[PATCH v2 00/13] name-rev: eliminate recursion

SZEDER Gábor <szeder.dev@xxxxxxxxx> · Tue, 12 Nov 2019 11:38:08 +0100

'git name-rev' is implemented using a recursive algorithm, and,
consequently, it can segfault in deep histories (e.g. WebKit), and
thanks to a test case demonstrating this limitation every test run
results in a dmesg entry logging the segfaulting git process.

This patch series eliminates the recursion.

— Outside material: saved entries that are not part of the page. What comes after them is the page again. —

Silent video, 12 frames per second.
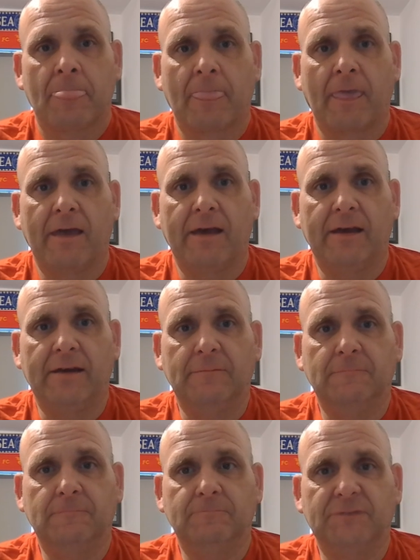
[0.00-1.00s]
They
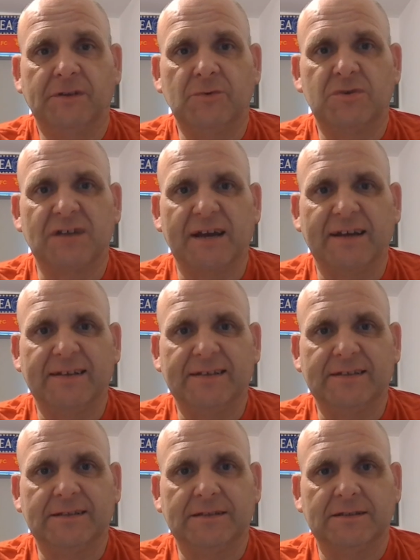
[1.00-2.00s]
were
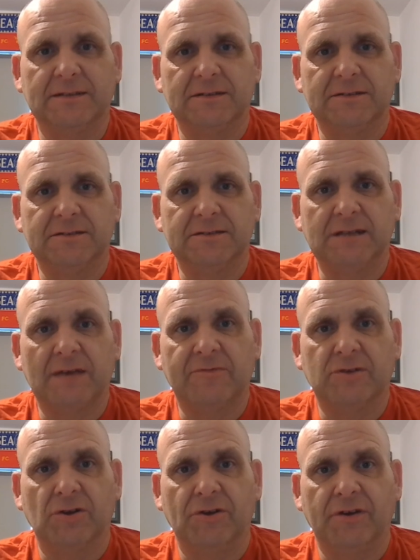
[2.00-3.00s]
saying,
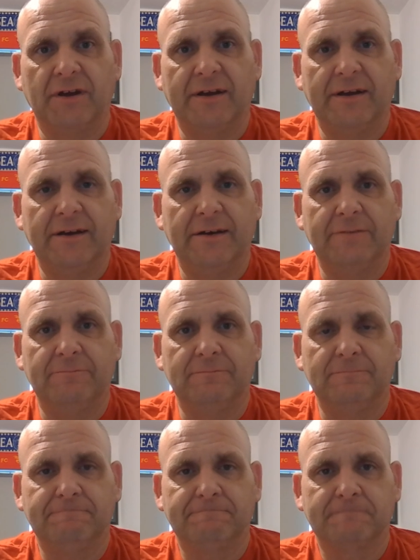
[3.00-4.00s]
Neville and
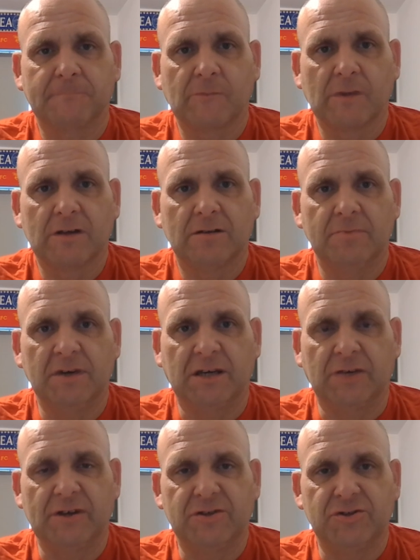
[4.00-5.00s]
Mika
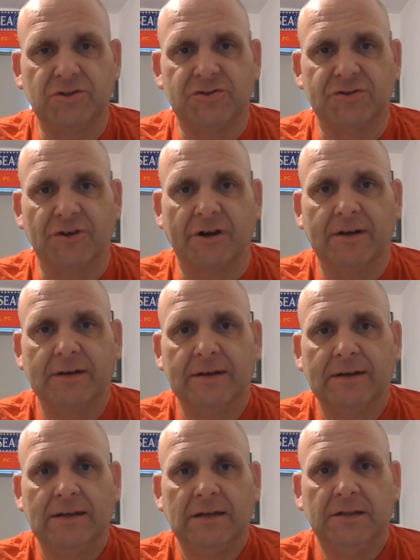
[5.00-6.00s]
Richards, that
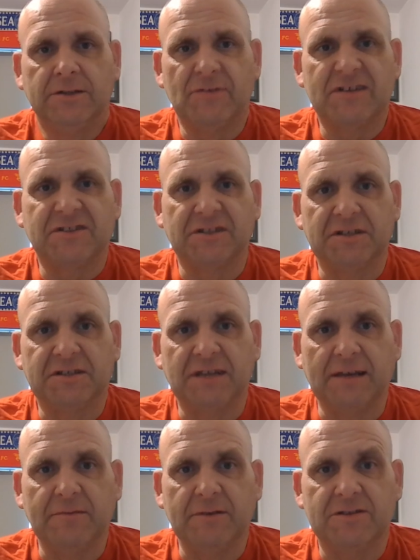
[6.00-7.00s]
the rest of the
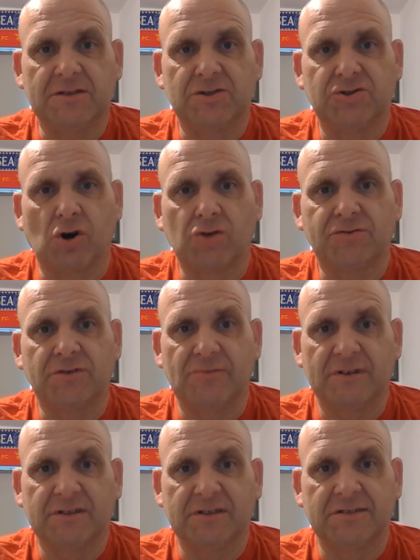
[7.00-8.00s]
team is the shock. The
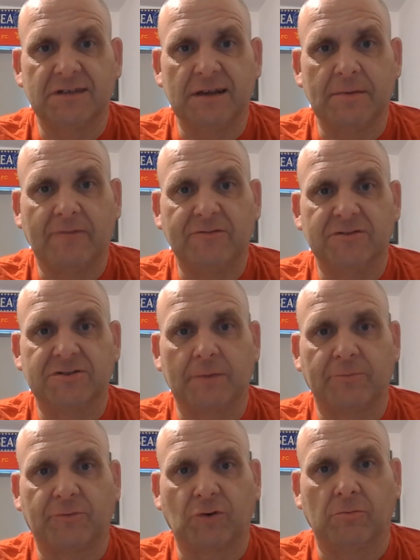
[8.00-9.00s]
rest of the team haven't
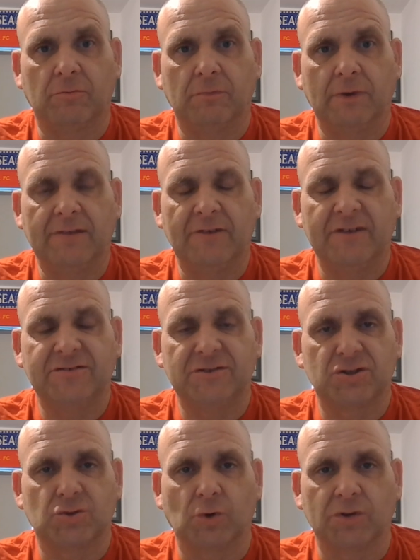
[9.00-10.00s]
stepped up. The rest of the
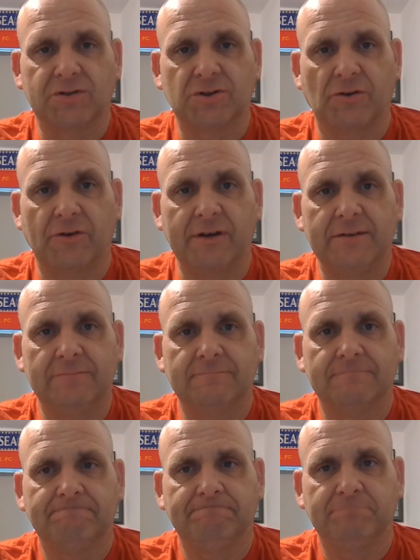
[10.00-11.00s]
squad,
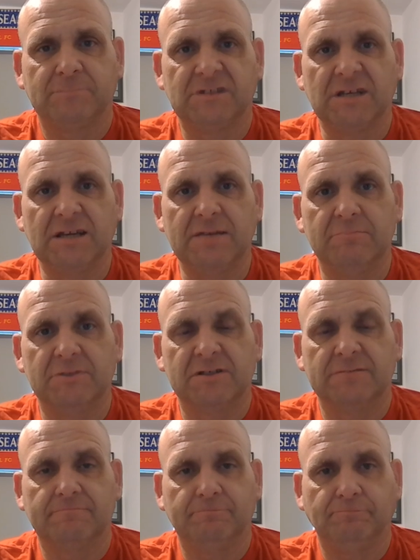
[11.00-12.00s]
teams
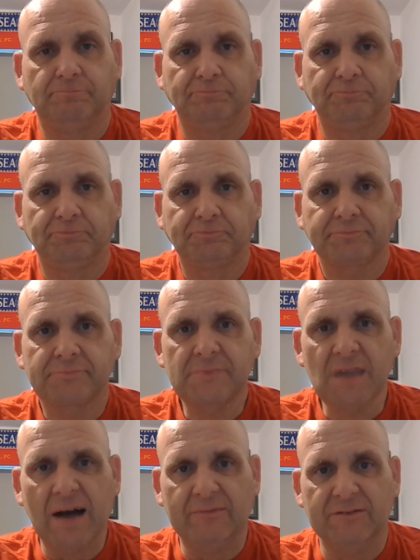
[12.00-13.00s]

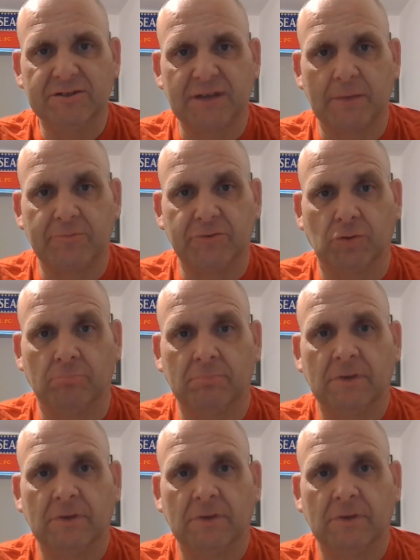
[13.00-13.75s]
haven't stepped up.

Patches 1-5 are while-at-it cleanups I noticed on the way, and patch 6
improves test coverage.  Patches 7-11 are preparatory refactorings
that are supposed to make this series easier to follow, and make patch
12, the one finally eliminating the recursion, somewhat shorter, and
even much shorter when viewed with '--ignore-all-space'.  Patch 13
cleans up after those preparatory steps.

Changes since v1:

  - Patch 12 now eliminates the recursion using a LIFO 'prio_queue'
    instead of a 'commit_list' to avoid any performance penalty.

  - Commit message updates, clarifications, typofixes, missing
    signoffs, etc., most notably in patches 6 and 12.

  - Updated ASCII art history graphs.

  - Replaced the strbuf_suffix() cleanup in patch 3 with René's
    suggestion; now that patch needs his signoff.

  - Dropped the last two patches plugging memory leaks; René's plan
    to clean up memory ownership looked more promising, and that
    would make these two dropped patches moot anyway.

v1: https://public-inbox.org/git/20190919214712.7348-1-szeder.dev@xxxxxxxxx/T/#u

René Scharfe (1):
  name-rev: use strbuf_strip_suffix() in get_rev_name()

SZEDER Gábor (12):
  t6120-describe: correct test repo history graph in comment
  t6120-describe: modernize the 'check_describe' helper
  name-rev: avoid unnecessary cast in name_ref()
  name-rev: use sizeof(*ptr) instead of sizeof(type) in allocation
  t6120: add a test to cover inner conditions in 'git name-rev's
    name_rev()
  name-rev: extract creating/updating a 'struct name_rev' into a helper
  name-rev: pull out deref handling from the recursion
  name-rev: restructure parsing commits and applying date cutoff
  name-rev: restructure creating/updating 'struct rev_name' instances
  name-rev: drop name_rev()'s 'generation' and 'distance' parameters
  name-rev: eliminate recursion in name_rev()
  name-rev: cleanup name_ref()

 builtin/name-rev.c  | 147 +++++++++++++++++++++++++++++---------------
 t/t6120-describe.sh |  72 +++++++++++++++++-----
 2 files changed, 153 insertions(+), 66 deletions(-)

Range-diff:
 1:  673da20e3d !  1:  8d70ed050d t6120-describe: correct test repo history graph in comment
    @@ t/t6120-describe.sh
     -test_description='test describe
     +test_description='test describe'
     +
    -+#       ,---o----o----o-----.
    -+#      /   D,R   e           \
    -+#  o--o-----o-------------o---o----x
    -+#      \    B            /
    -+#       `---o----o----o-'
    -+#                A    c
    ++#  o---o-----o----o----o-------o----x
    ++#       \   D,R   e           /
    ++#        \---o-------------o-'
    ++#         \  B            /
    ++#          `-o----o----o-'
    ++#                 A    c
    ++#
    ++# First parent of a merge commit is on the same line, second parent below.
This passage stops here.